Credit Risk — Keeping score with credit ratings


Credit Risk — Keeping score with credit ratings

Whenever you borrow money, whether you’re buying a house, a car, a major appliance or just applying for a credit card, someone checks your credit score. Credit scores tell a lender what kind of a credit risk you are. If you have high scores, it means you’re a good risk and you may get a better interest rate because the lender is confident you’ll pay back your loan.

Rate your borrower

A similar credit rating theory applies to investing, typically with fixed income or debt investments like bonds. When you buy a bond or a bond fund, you are loaning money to the bond issuer. In return for this loan, the bond issuer agrees to pay back your principal at a future date and also to pay interest. So it makes sense that you’ll want to know how likely it is that the issuer of the bond (usually a corporation or a government agency) will be able to repay your principal and pay the interest as promised.

One of the best ways to manage credit risk is by choosing different types of investments.

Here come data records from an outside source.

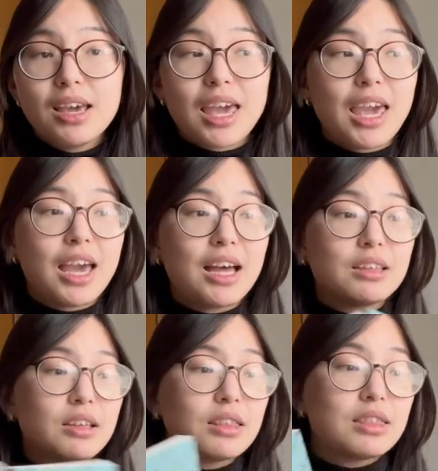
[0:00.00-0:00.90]

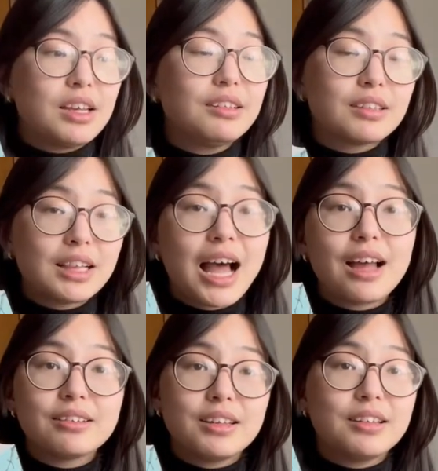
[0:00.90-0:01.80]
And this
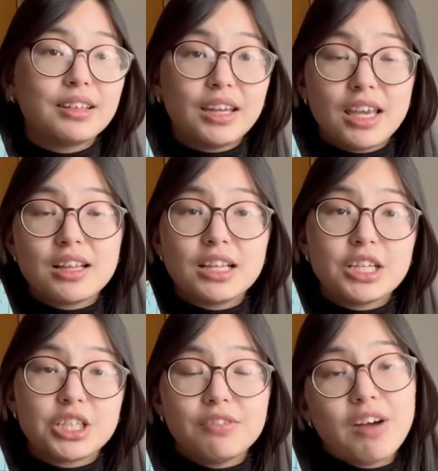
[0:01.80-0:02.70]
class is an
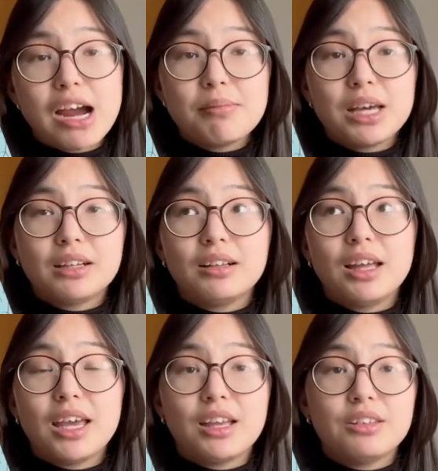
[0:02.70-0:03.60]
English environmental
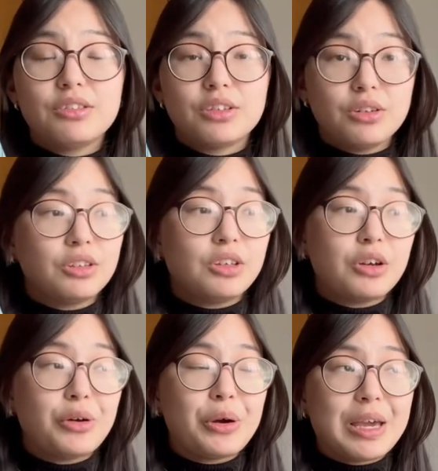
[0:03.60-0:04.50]
and
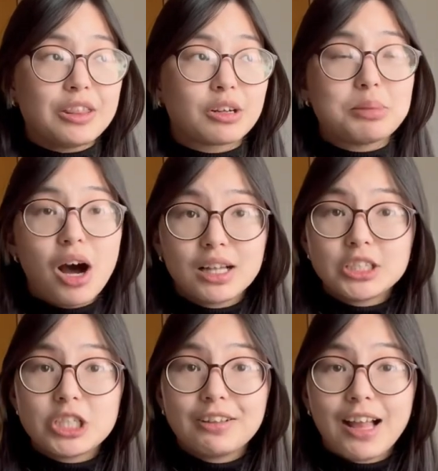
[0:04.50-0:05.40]

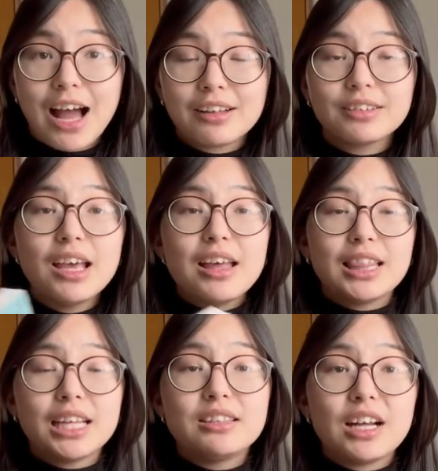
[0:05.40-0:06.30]
socio-anthropology class
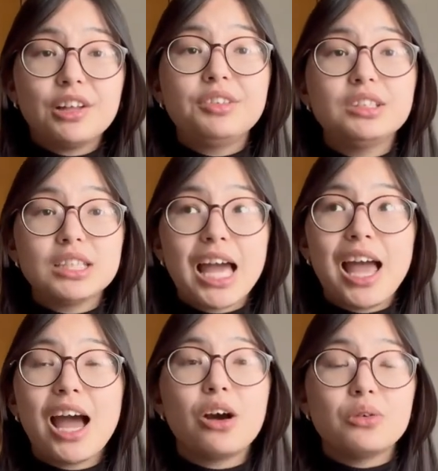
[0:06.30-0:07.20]
that delves into
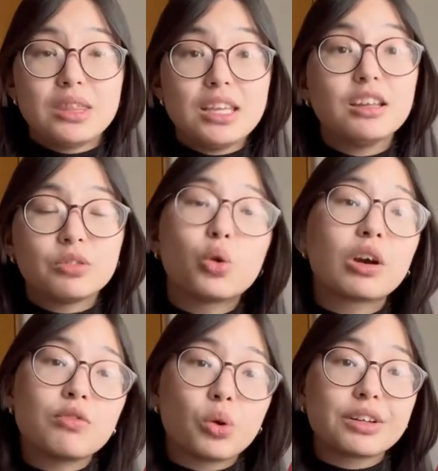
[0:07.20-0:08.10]
how these four
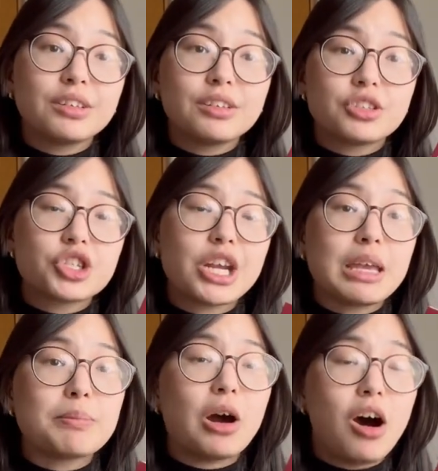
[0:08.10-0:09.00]
forces
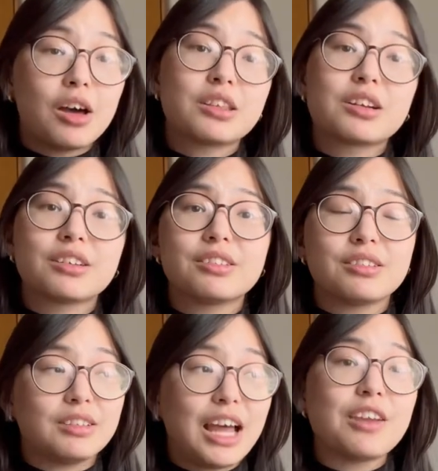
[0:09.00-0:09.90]
shape authors'
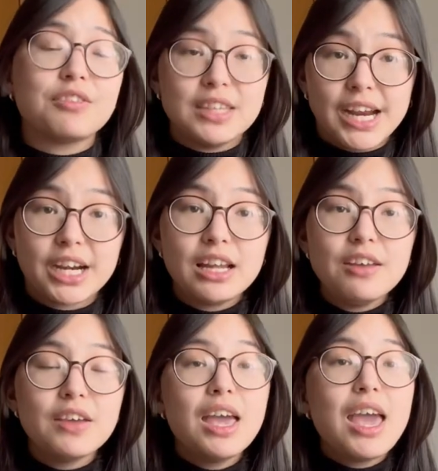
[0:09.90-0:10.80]
life narrative
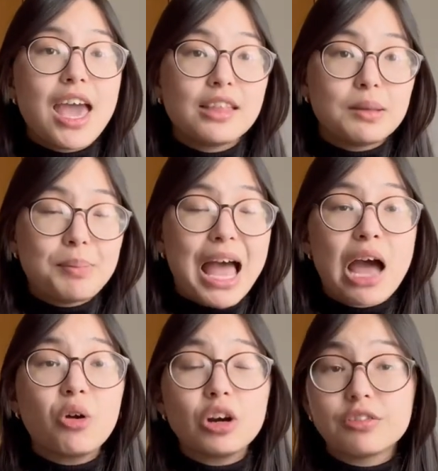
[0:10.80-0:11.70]
and the
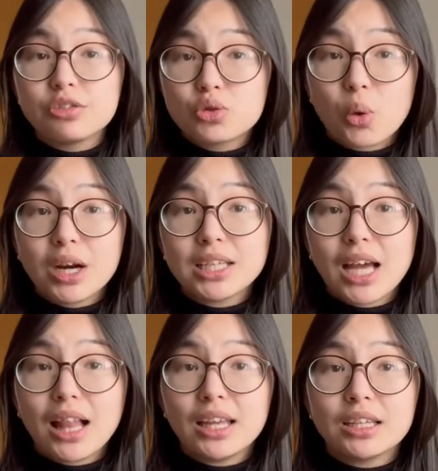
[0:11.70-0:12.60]
power of
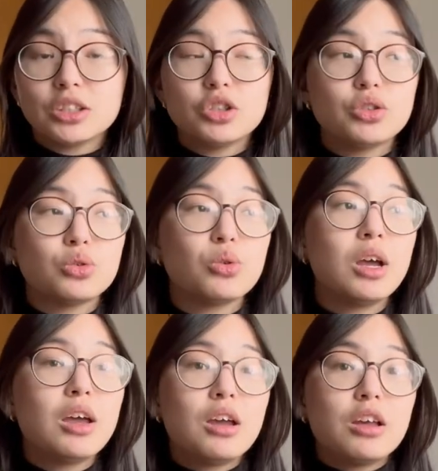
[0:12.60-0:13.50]
storytelling to
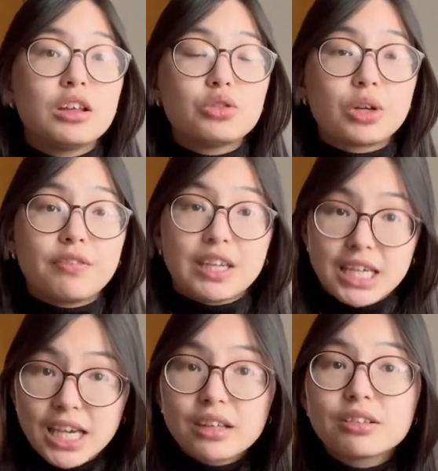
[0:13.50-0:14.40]
sort of
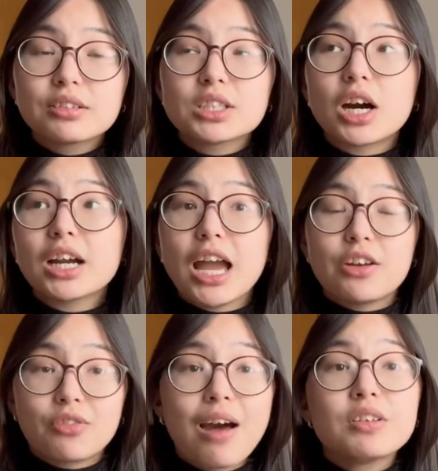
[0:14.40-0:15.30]
kickstart
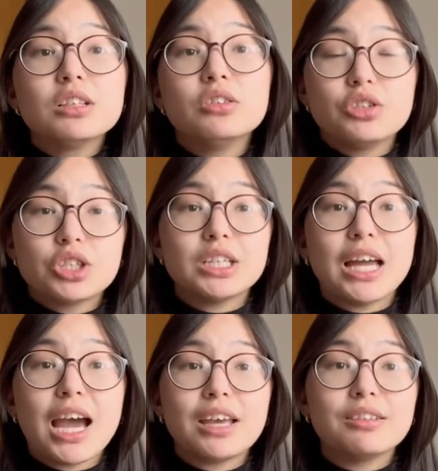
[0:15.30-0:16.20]
and
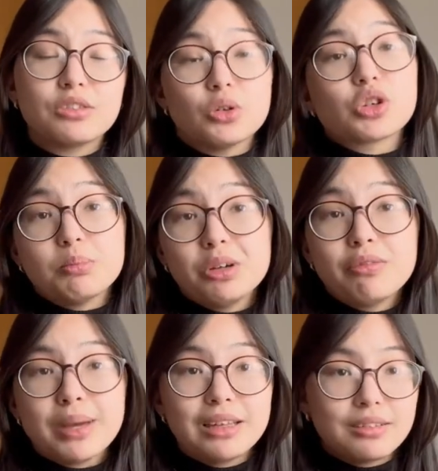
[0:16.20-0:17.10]
revolutionize social
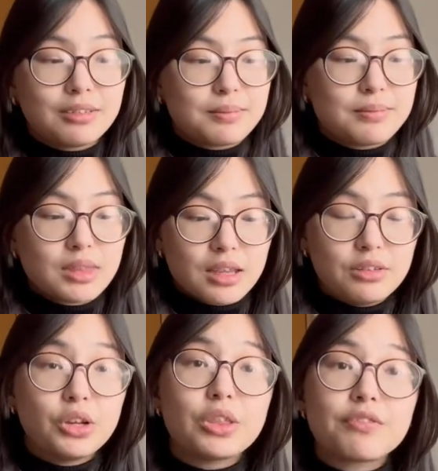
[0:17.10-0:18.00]
movements.
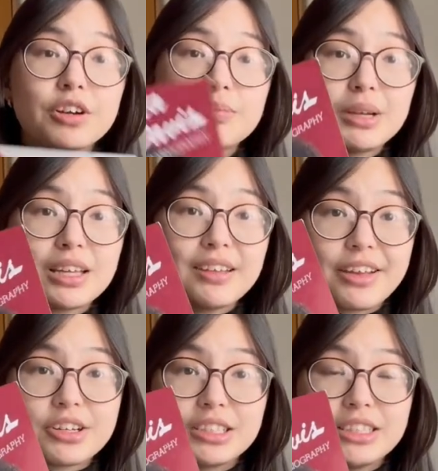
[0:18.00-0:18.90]
So the first book is
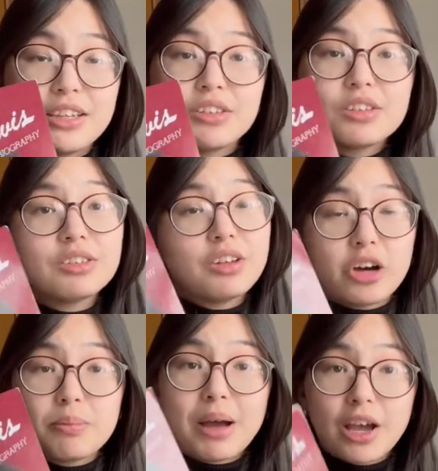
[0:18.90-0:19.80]
Angela Davis's
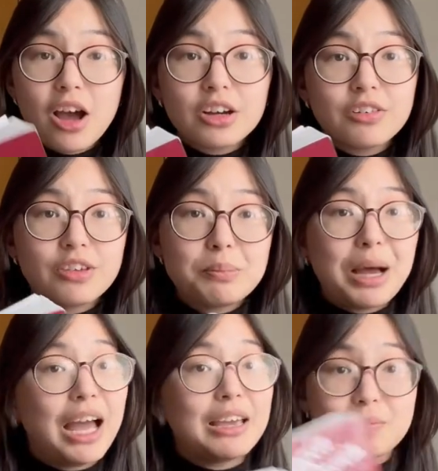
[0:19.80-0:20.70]
autobiography
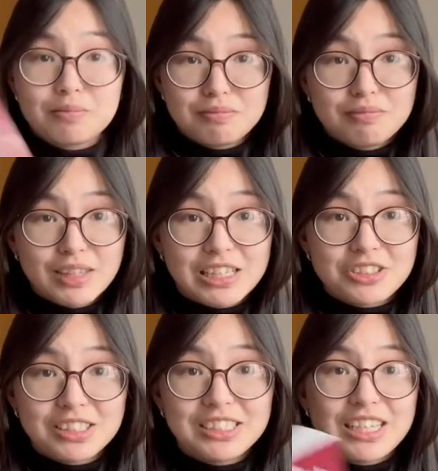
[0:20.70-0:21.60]
by
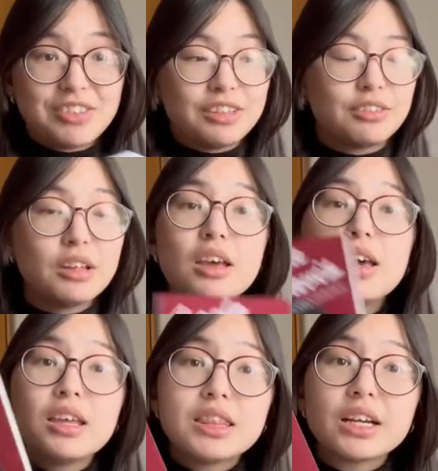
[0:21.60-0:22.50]
Angela Davis.
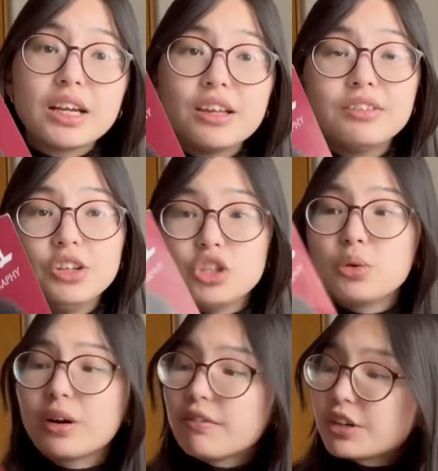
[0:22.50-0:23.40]
There is a
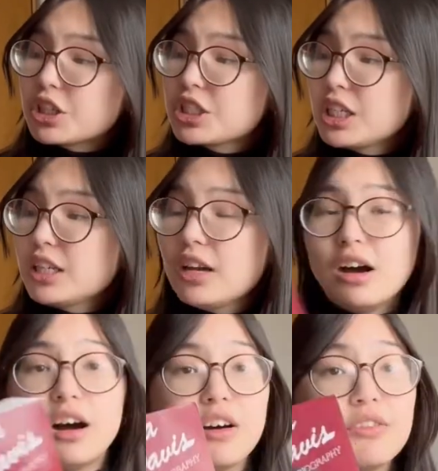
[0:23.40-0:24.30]
newer version
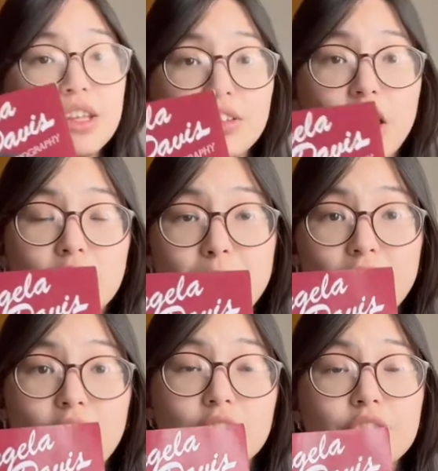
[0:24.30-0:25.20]
of this
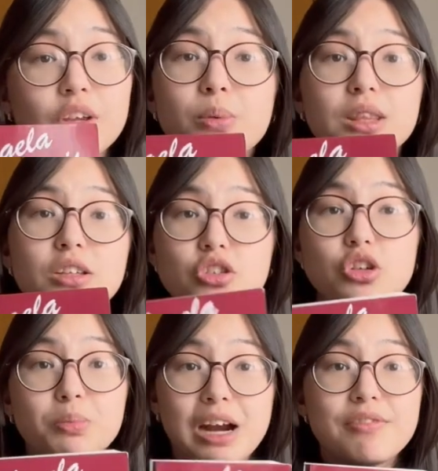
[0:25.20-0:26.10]
autobiography with a new
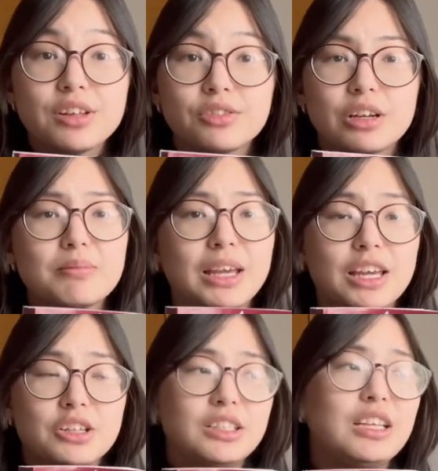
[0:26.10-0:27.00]
preface written by
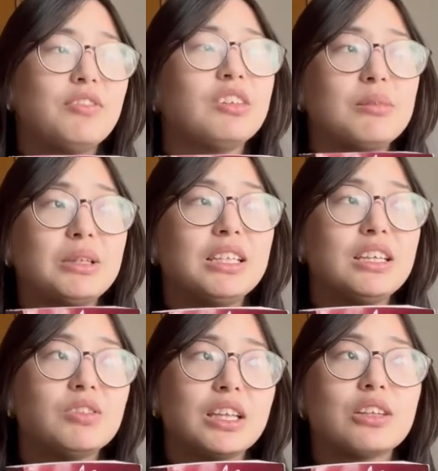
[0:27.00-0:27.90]
Angela Davis, I believe,
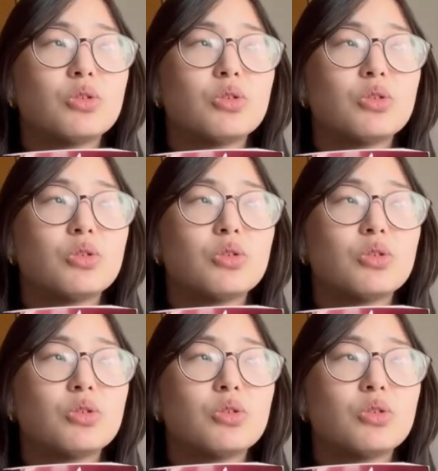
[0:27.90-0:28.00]
in like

Bonds issued by the federal government are considered to have very low credit risk because the government can typically print more money to make its interest and principal payments. But bonds issued by corporations can have varying levels of credit risk, because corporations can go bankrupt and default on their bond payments. Just as you would pay a higher interest rate on your car loan if you had a poor credit score, corporations with low credit ratings must pay higher interest on their bonds to make up for the increased credit risk to investors. In between the feds and corporations are local and state governments (if you were to put these issuers on a risk spectrum). Generally, state and local government bond issuers have good ratings. And when their (State and local government) ratings are high, their credit risk is low.

Get all the scores

Investors can find credit risk ratings from three agencies—S&P, Moody’s and Fitch. Each agency has its own scorecard. Here’s how S&P rates the top four risk levels—what’s referred to as investment grade bonds (there are numerous other ratings for lower quality bonds):

  • AAA — Best credit quality; extremely strong ability to meet financial commitments.
  • AA — Very strong ability to meet financial commitments. 
  • A — Still good but could be affected by economic conditions.
  • BBB — Adequate ability to meet financial commitments.

Balance risk and return

Like other forms of risk, one of the best ways to manage credit risk is through diversification - selecting multiple types of bonds and bond funds. However, while diversification is a powerful investment strategy, it cannot guarantee market gains or protect against market losses. You can help keep your overall risk down by investing a portion of your savings in investments with lower risks, while investing another portion of your portfolio in higher risk investments. Keep your eye on the ratings and you’ll always know the score.